Mobilise civil capacity through technology
New and emerging technologies — apps, alert systems, targeted messaging — provide mechanisms for rapidly activating volunteers with specific skills, from basic first aid to specialised technical capacity. This distributed mobilisation capability is an underused resource in most civilian resilience frameworks.
Conclusion
The evidence from military contexts is consistent and transferable. Individual and team resilience are distinct but interdependent. The frameworks developed for preparing, responding to, and recovering from crisis — when they are properly resourced and practised — significantly reduce mortality and long-term institutional damage. And the gap between organisations that have genuinely invested in resilience and those that have paid it lip service becomes starkly visible the moment the crisis arrives.
This is not an argument for militarising civilian institutions. It is an argument for borrowing what works. The military has conducted this experiment repeatedly, at scale, under conditions that make the results credible. Discipline, preparedness, adaptability; individual and team resilience; civil-military coordination; psychological robustness; communication as strategy — these are not military values. They are the values of any institution that intends to function when it matters most.
The time to build that capacity is before the crisis arrives. It always is.
References
1. Frigotto ML, Young M, Pinheiro R. Resilience in organizations and societies: the state of the art and three organizing principles for moving forward. In: Pinheiro R, Frigotto ML, Young M (eds). Towards Resilient Organizations and Societies. Palgrave Macmillan, Cham; 2022. pp.1–17.

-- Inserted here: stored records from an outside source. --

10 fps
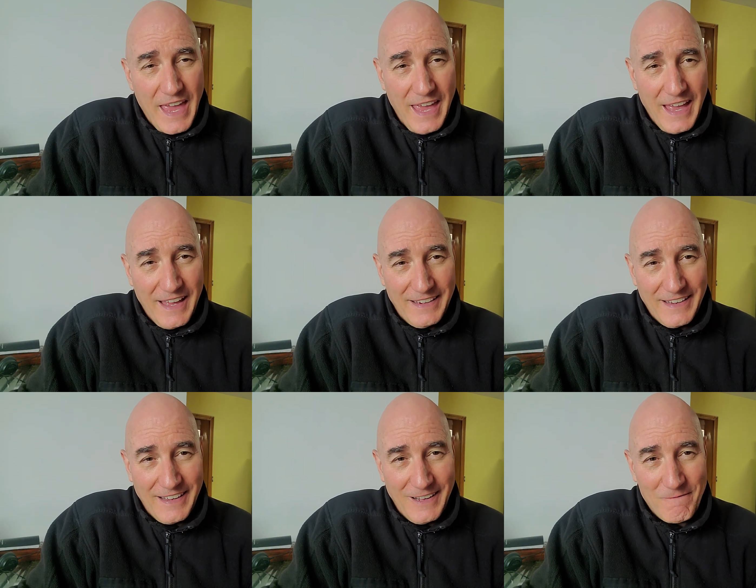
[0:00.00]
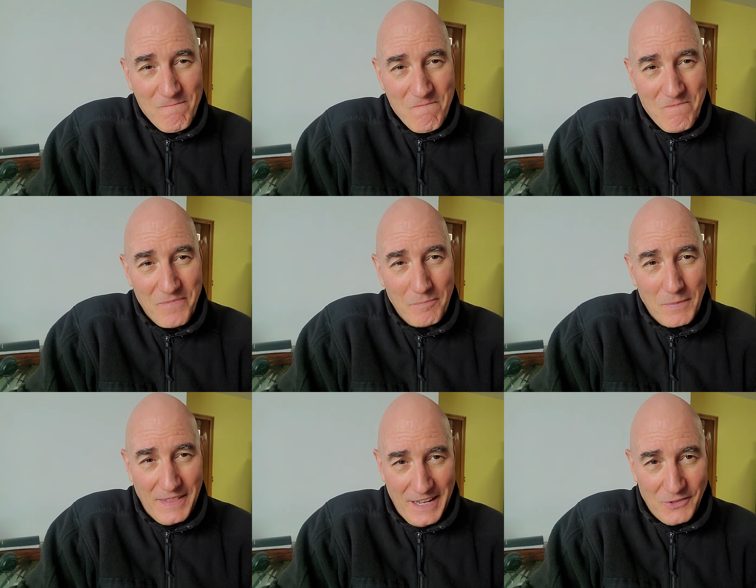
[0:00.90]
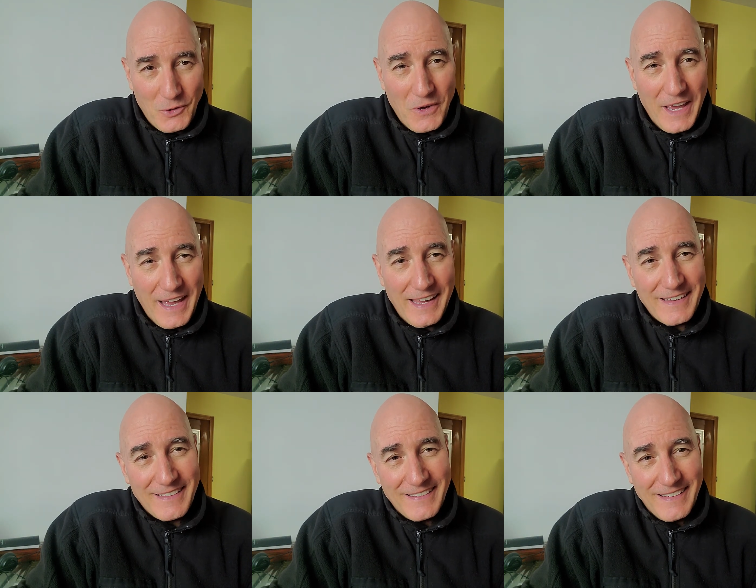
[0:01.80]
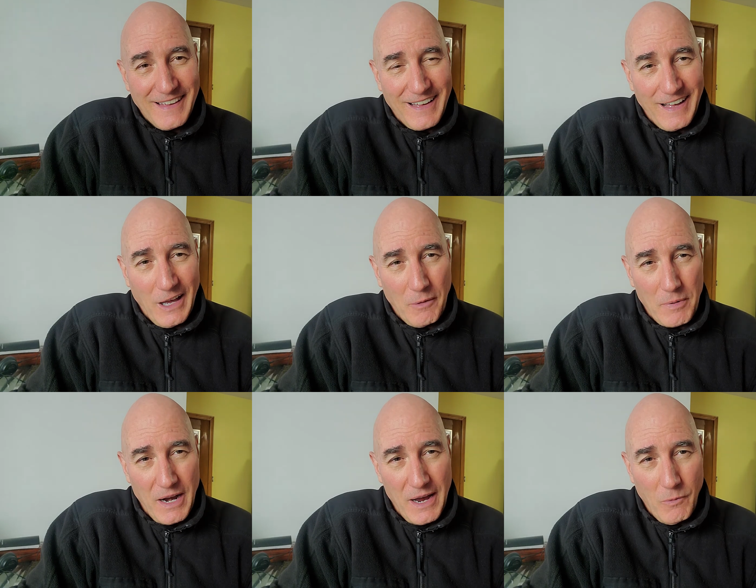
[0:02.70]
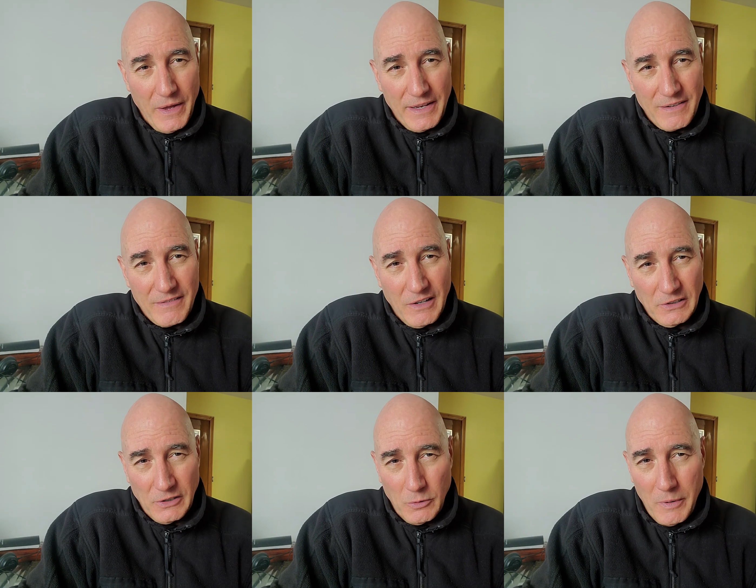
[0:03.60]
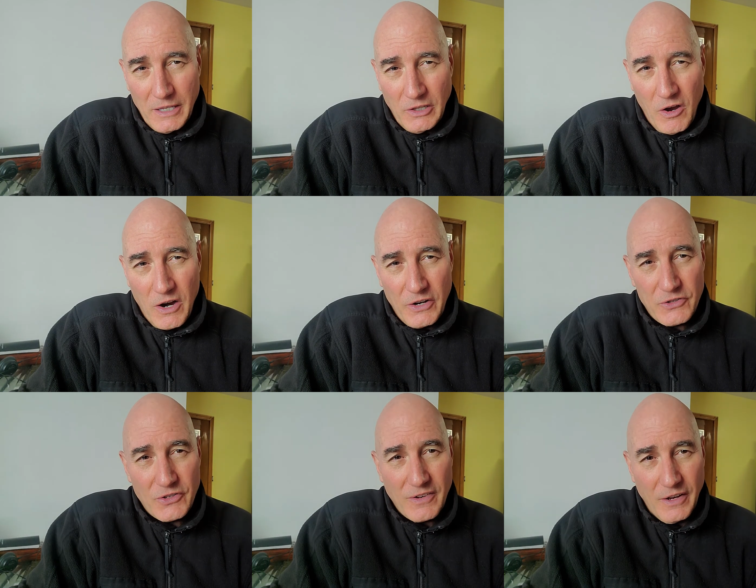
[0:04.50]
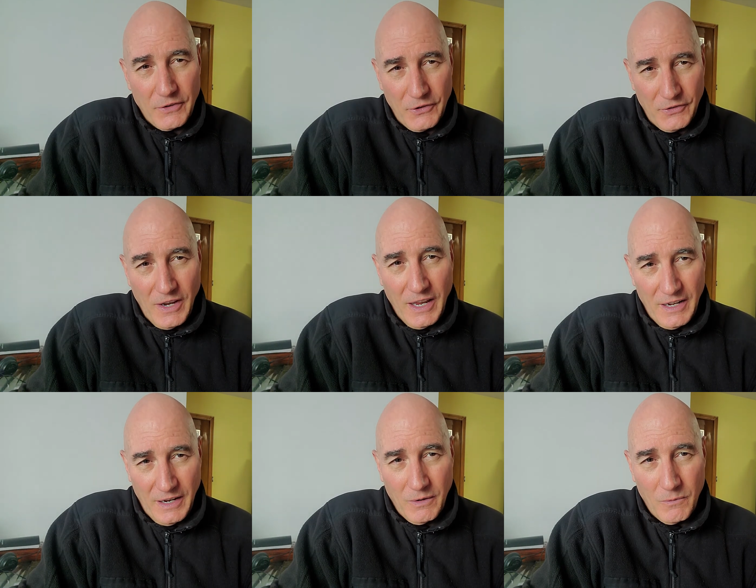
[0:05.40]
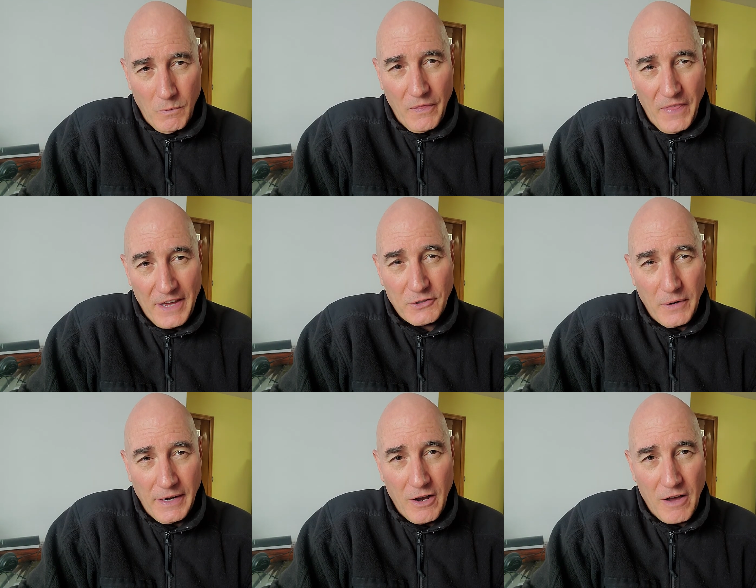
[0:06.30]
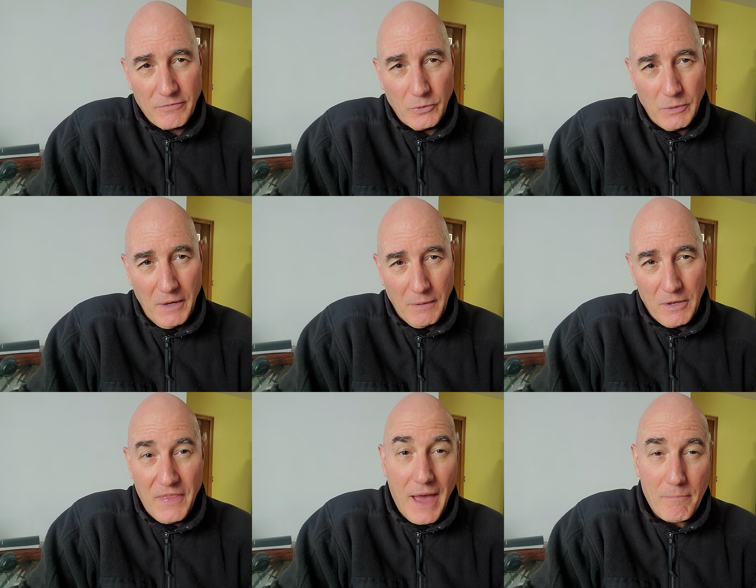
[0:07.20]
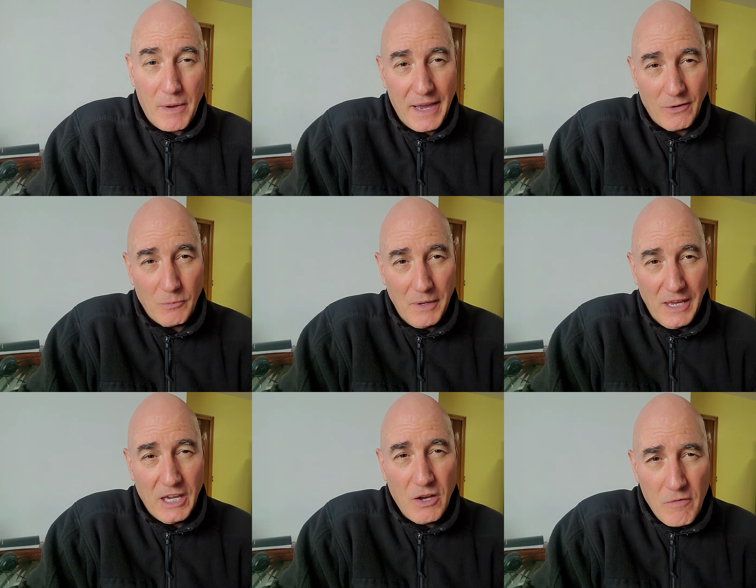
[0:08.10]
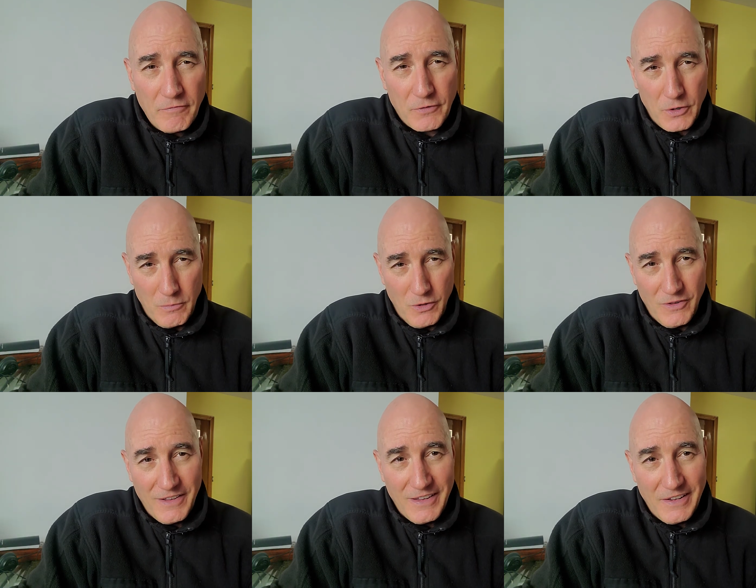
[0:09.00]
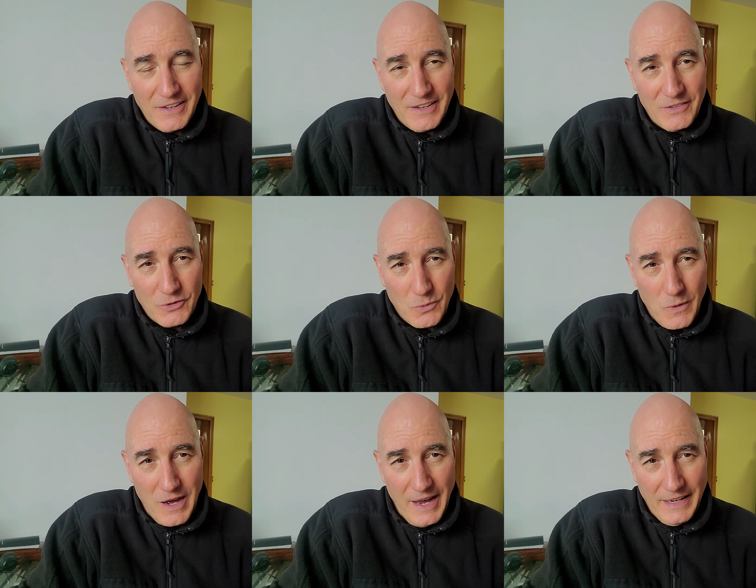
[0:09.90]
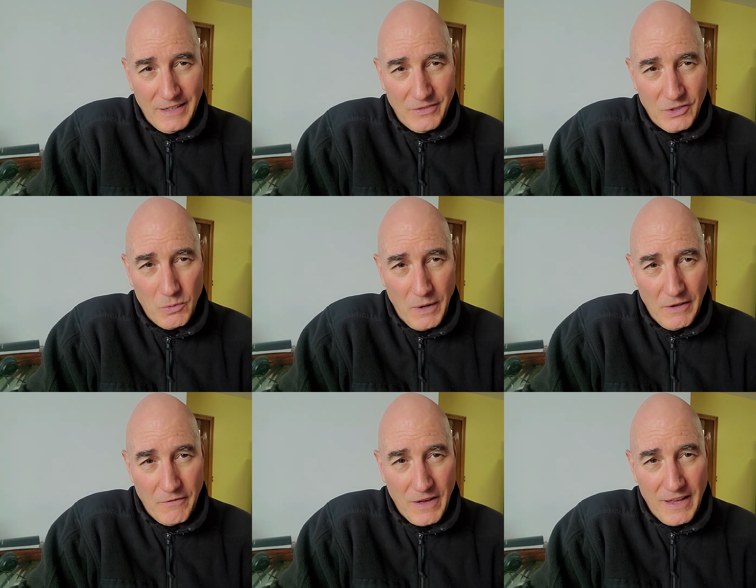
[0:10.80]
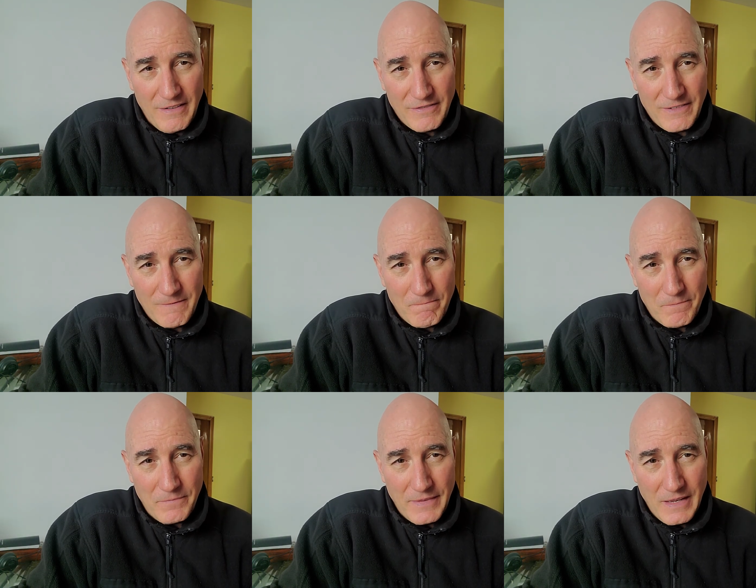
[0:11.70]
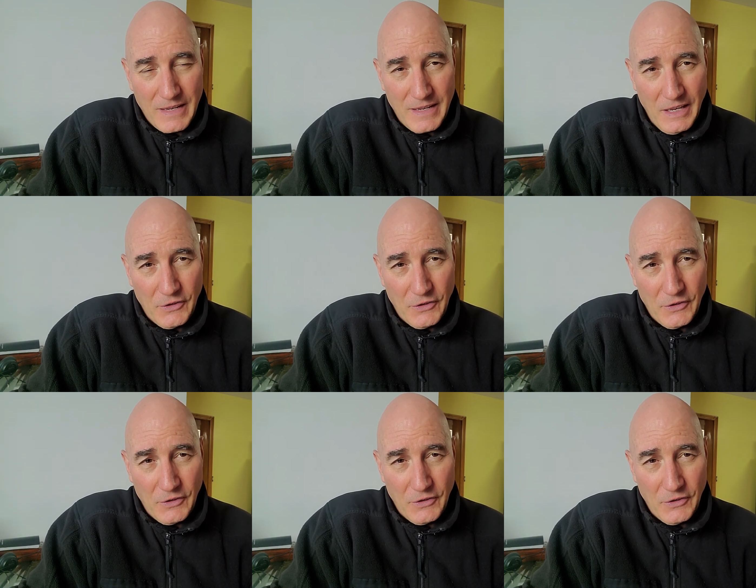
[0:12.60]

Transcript: And uh, but that's okay. Uh, but I went a little bit large, understanding what that trade-off would be. But that bike will be comfortable to ride in the 25-inch uh,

2. McAslan A. Organisational Resilience: Understanding the Concept and its Application. Strawman Paper. Torrens Resilience Institute, Adelaide; 2010.
3. Cacioppo JT, Reis HT, Zautra AJ. Social resilience: the value of social fitness with an application to the military. Am Psychol. 2011;66(1):43–51.
4. Nash W, Steenkamp M, Conoscenti L, Litz BT. The stress continuum model: a military organizational approach to resilience and recovery. In: Southwick S, Litz BT, Friedman M, Charney D (eds). Resiliency in Clinical Practice. Cambridge University Press; 2012. pp.238–252.
5. Davydov DM, Stewart R, Ritchie K, Chaudieu I. Resilience and mental health. Clin Psychol Rev. 2010;30(5):479–495.
6. Hartmann S, Weiss M, Newman A, Hoegl M. Resilience in the workplace: a multilevel review and synthesis. Appl Psychol. 2020;69(3):913–959.